§ **TASK DIRECTIONS**: Type out the complete listing below word for word, without its pictures.

§ **GIVEN RECORDS**:
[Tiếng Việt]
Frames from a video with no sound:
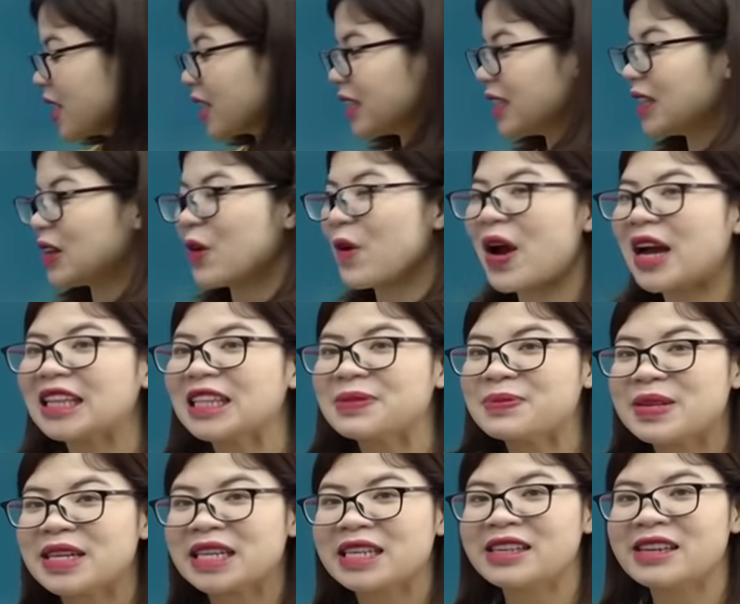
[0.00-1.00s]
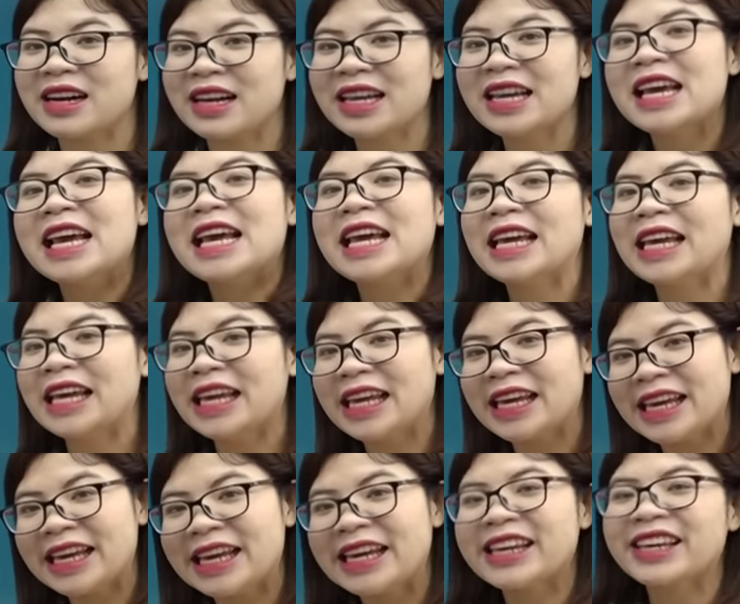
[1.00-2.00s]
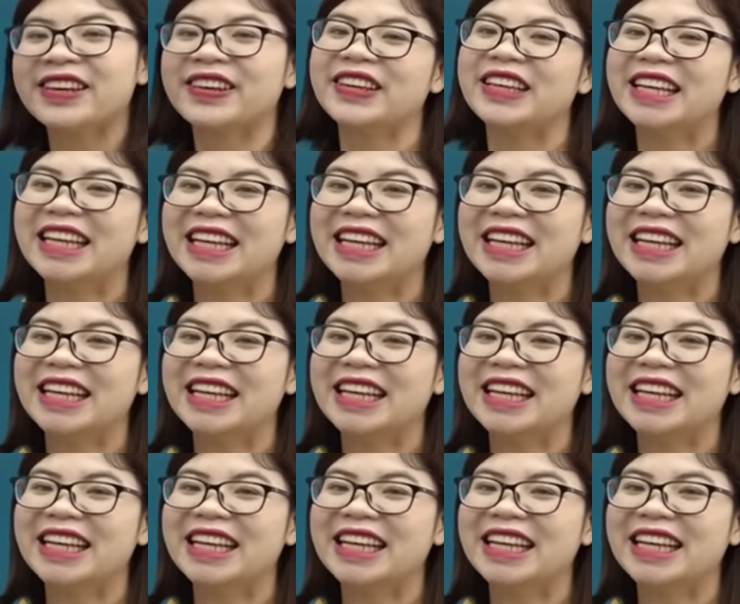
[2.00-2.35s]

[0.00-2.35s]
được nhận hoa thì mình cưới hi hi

§ **RESPONSE TO THE EXERCISE**:
[Tiếng Việt]
Frames from a video with no sound:
[0.00-1.00s]
[1.00-2.00s]
[2.00-2.35s]

[0.00-2.35s]
được nhận hoa thì mình cưới hi hi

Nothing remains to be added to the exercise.